GRADUATING students of medical courses will soon have a chance to help in the national government’s ongoing vaccination rollout.
This after the Commission on Higher Education (Ched) and the Department of Health (DOH) issued a joint memorandum circular allowing post-graduate and undergraduate medical interns; clinical clerks, and fourth-year medicine and nursing students to serve as vaccinators in their areas as part of the National Covid-19 Vaccine Deployment and Vaccination Program.
These students can volunteer as health screeners, vaccinators, and pre/post vaccination watchers under the supervision of licensed physicians and nurses, Ched said in a statement.
“The government is now fast-tracking the vaccination rollout as more Covid-19 vaccines arrive in the country.

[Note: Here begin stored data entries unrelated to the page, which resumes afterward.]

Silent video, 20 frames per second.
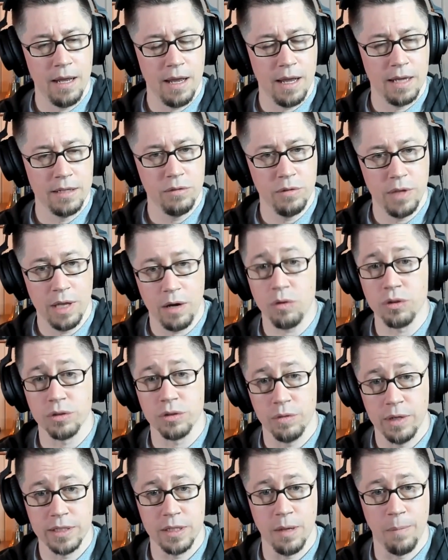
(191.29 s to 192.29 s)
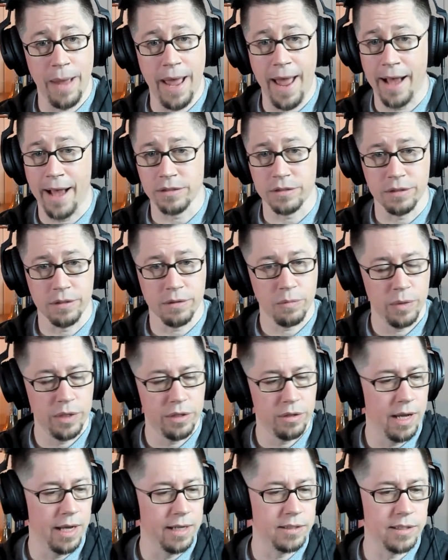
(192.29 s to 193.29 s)
I do that also as a pastor. We
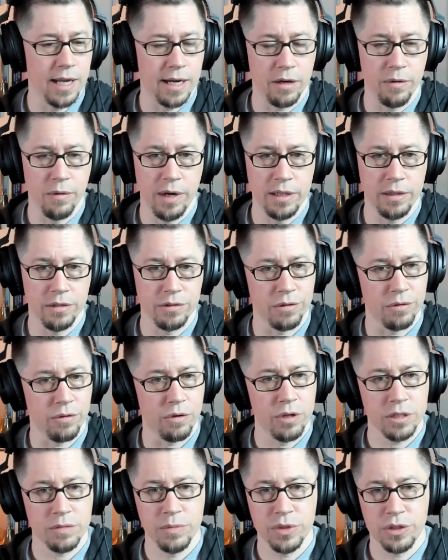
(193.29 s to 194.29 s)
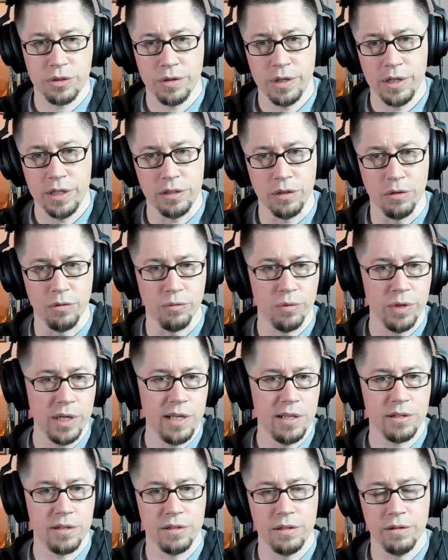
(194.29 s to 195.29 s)
do not decorate. There's no Christmas trees, no
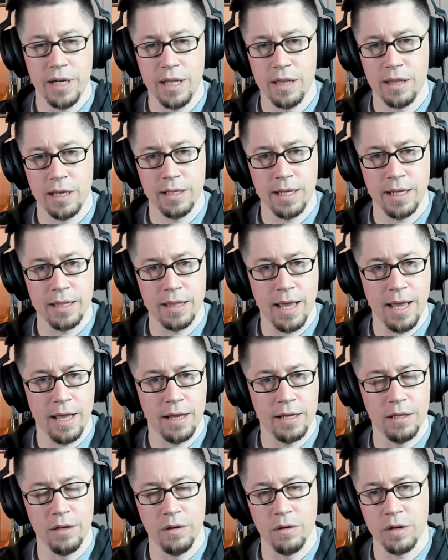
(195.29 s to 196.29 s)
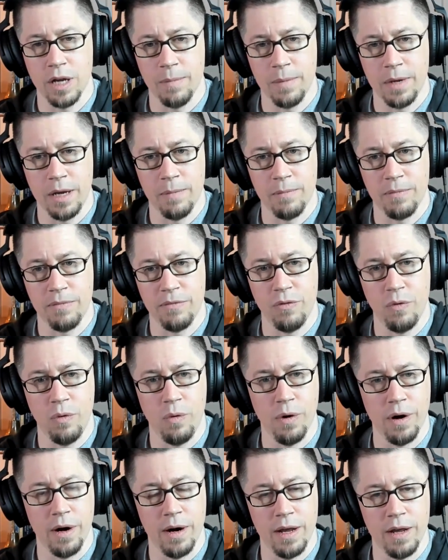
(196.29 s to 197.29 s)
wreaths, no anything like that. Coming up
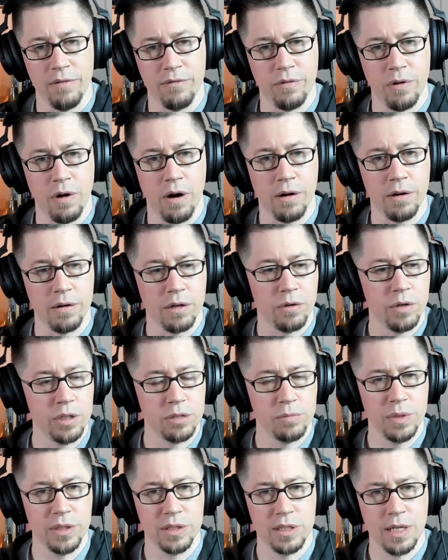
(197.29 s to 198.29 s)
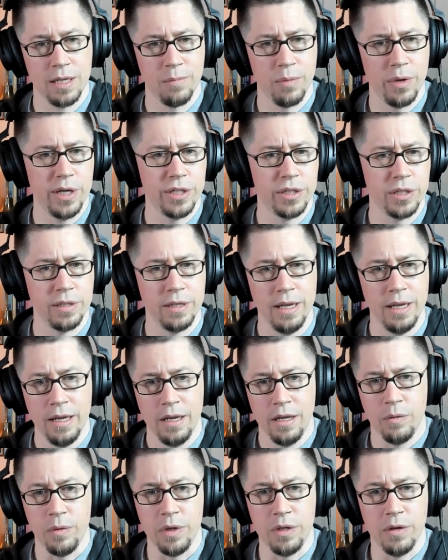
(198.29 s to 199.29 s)
for our Christmas celebration,
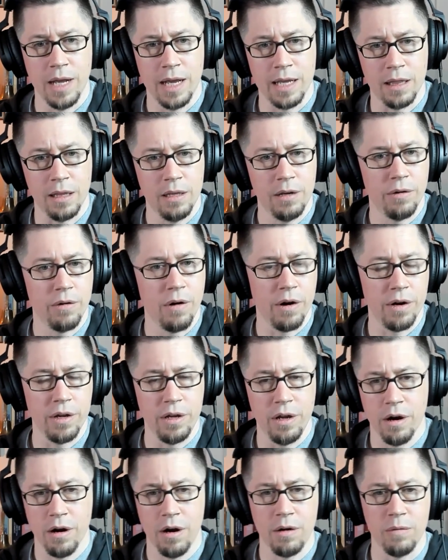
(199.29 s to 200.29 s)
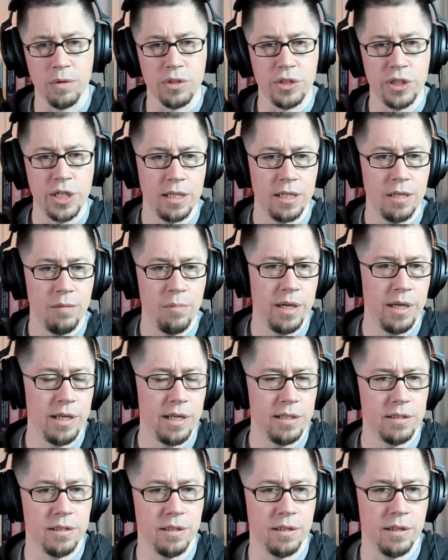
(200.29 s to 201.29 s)
we do not litter our yard with jelly
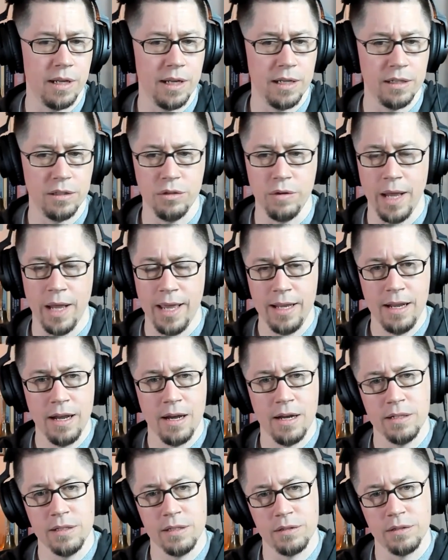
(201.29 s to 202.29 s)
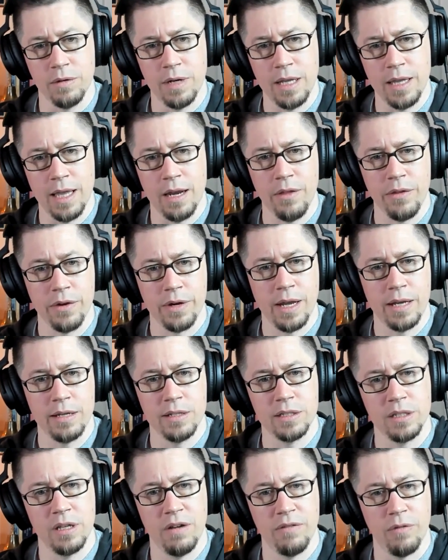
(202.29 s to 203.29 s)
beans and do egg hunts or any of that other kind
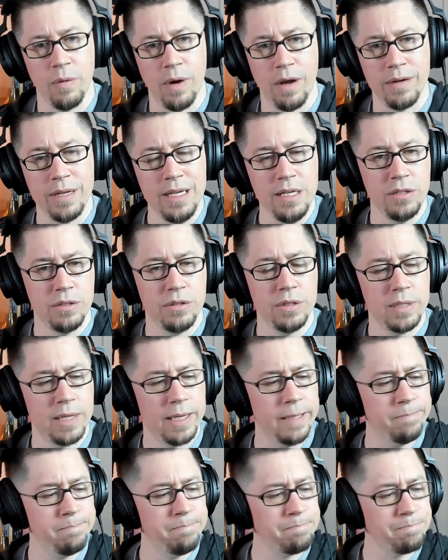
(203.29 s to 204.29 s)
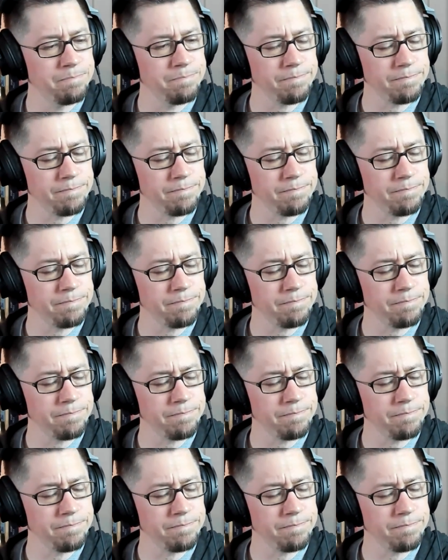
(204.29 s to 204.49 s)
of stuff around Easter time.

Yesterday, and for the second time, the country breached the one million daily target for vaccination. As we increase the number of vaccination sites and increase daily targets, these additional vaccinators and support staff are critical to achieve herd immunity in the next two months,” Ched Chairman Prospero “Popoy” De Vera said in a press release over the weekend.
De Vera said the Ched has been pushing for school-based vaccination in all big private and public HEIs since October. So far, 61 HEIs are now functioning as vaccination centers all over the country.
“While more than one million college students have already been vaccinated, this is only about 30 percent of the target number. We need to rapidly vaccinate more students,” De Vera said.
De Vera said the post-graduate/undergraduate interns, clinical clerks and fourth year nursing students who will volunteer will be trained and supervised by health professionals.
Their volunteer work and completed number of hours will be credited in their internship and will be certified by the head of the vaccination team in the particular vaccination site where they rendered their services, De Vera added.